I wish I could have two rating systems on iTunes. "This one is a 5 star. This one is only a 5 star when I'm baked."
ok, im coming! i just found some lemon square in my bangs, washing that out..this shit is all over me! was i in a pie eating contest?
yes
did i win? did you like my outfit? or should i change, if you were horny would you bang me?
Get dressed up for her? please, I could shit my pants and she would still blow me
i'm not sure when it happened but apparently now it's topless bar night, im wearing a leotard and everyone is looking at me like i'm cheating.
I might never shower again without beer.. I might also always drink naked
I've been practicing for you. Including stockpiling medical supplies for curing hangovers.
MASS TEXT! MASS TEXT! Your sad horny friend has finally gotten it in and can go back to being normal once again. You're welcome.
I need to throw up and die. The order doesn't matter. I feel like shit
Woke up in a pile of people on the floor. His dad was already up and ask me to help him cook bacon because "7 lbs can be a mother fucker"

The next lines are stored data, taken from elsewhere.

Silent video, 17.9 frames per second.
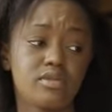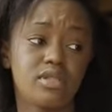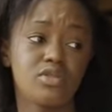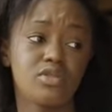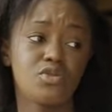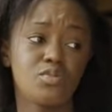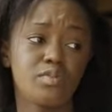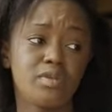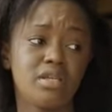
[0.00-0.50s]

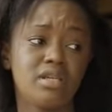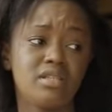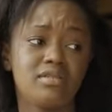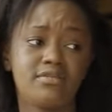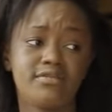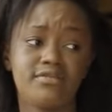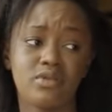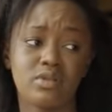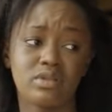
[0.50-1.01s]
this will make it the
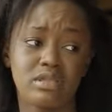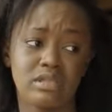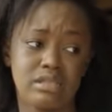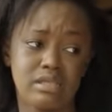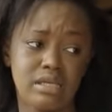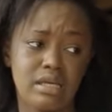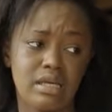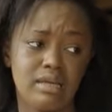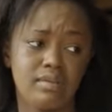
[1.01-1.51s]
fourth
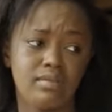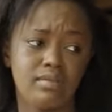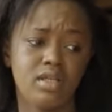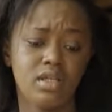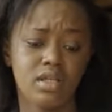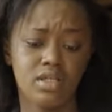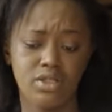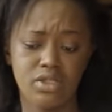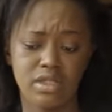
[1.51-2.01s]
time
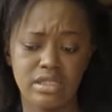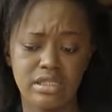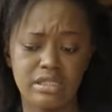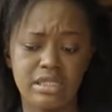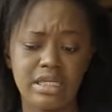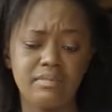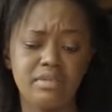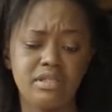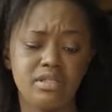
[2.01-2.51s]
you're
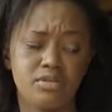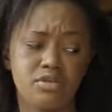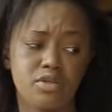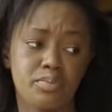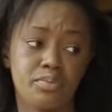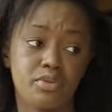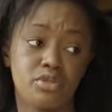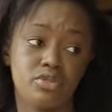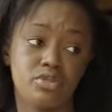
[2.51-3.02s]
denying me this
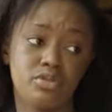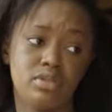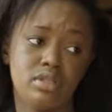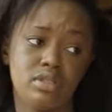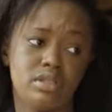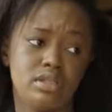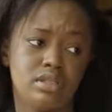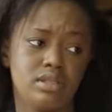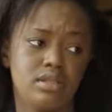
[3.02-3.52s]

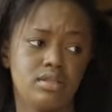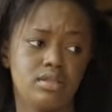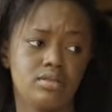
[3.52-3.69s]
opportunity.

I either need to get adopted or have someone's baby, but I'm joining that family
He licked my mouth. I felt like I was making out with my dog.
We smoked with this guy who looked just like Hyde from that 70's show in an alley. It was a divine moment in my life.
Last night's dream consisted of you, me, a sauce pan full of cocaine and light sabers. I almost cried when I woke up.
I have never thoroughly inspected the geometry of my nipples until now. How do I fix this?
We had sex on a couch that was held together by Velcro. Want to know an unsexy sound? Velcro ripping apart under your bare ass.
I was so high last night that at one point I kept licking his neck saying he tasted like soap and truffles.